Trapped Neutrophil Syndrome

Trapped neutrophil syndrome is an inherited immune disorder that severely impairs the ability of the Border Collies' immune system to fight infection.


Symptoms usually appear at an early age, between 6 and 12 weeks of age. Affected puppies are usually smaller than their littermates and suffer from chronic infections, which do not respond well to antibiotic treatment. There is developmental delay as a result of a compromised immune system. In more severe cases, craniofacial alteration is observed, the shape of the skull is elongated and narrow. The syndrome is characterized by myeloid hyperplasia and a low blood neutrophil count.

Disease Management

Unfortunately, there is no cure for neutrophil trapped neutrophil syndrome and management of the condition focuses on treatment of infections as they arise and supportive measures. Many puppies affected by the disease do not survive more than one year.

Genetic basis

This disease follows an autosomal recessive mode of inheritance. Autosomal recessive inheritance means that the dog, regardless of sex, must receive two copies of the mutation or pathogenic variant to be at risk of developing the disease. Both parents of an affected dog must carry at least one copy of the mutation. Animals with only one copy of the mutation are not at increased risk of developing the disease, but may pass the mutation on to future generations. Breeding between dogs carrying genetic variants that can cause disease, even if they do not show symptoms, is not recommended.

Technical report

Trapped neutrophil syndrome is an autosomal recessive disorder that has only been found in Border Collies.

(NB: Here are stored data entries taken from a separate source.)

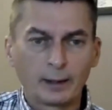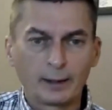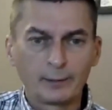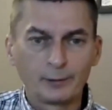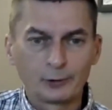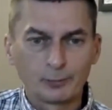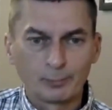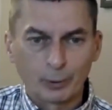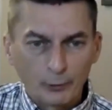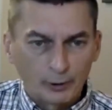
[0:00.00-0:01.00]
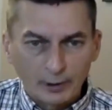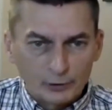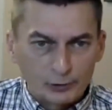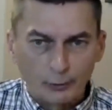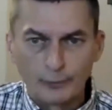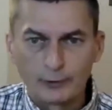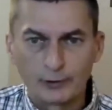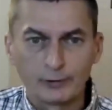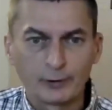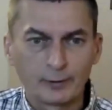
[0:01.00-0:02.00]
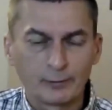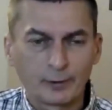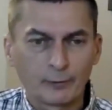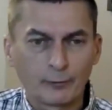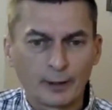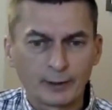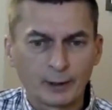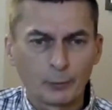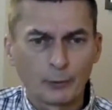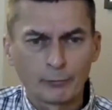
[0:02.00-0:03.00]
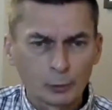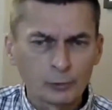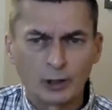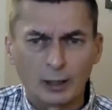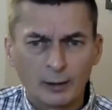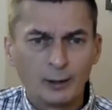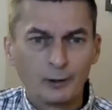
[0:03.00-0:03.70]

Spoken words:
and blow the dust off it and find out what the rules are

In this disease, the bone marrow is seen to produce neutrophils, but these are not transferred to the blood, where they are needed to fight infection. In other words, the neutrophils are trapped. The mutation responsible for the disease, called c.2893_2896del, is found in the VPS13B gene. This gene produces a protein responsible for the transport of vesicles within the cell and which plays a relevant role in the development of hematopoietic cells and the central nervous system.

Most affected breeds

  • Border Collie


Shearman JR, Wilton AN. A canine model of Cohen syndrome: Trapped Neutrophil Syndrome. BMC Genomics. 2011 May 23;12:258.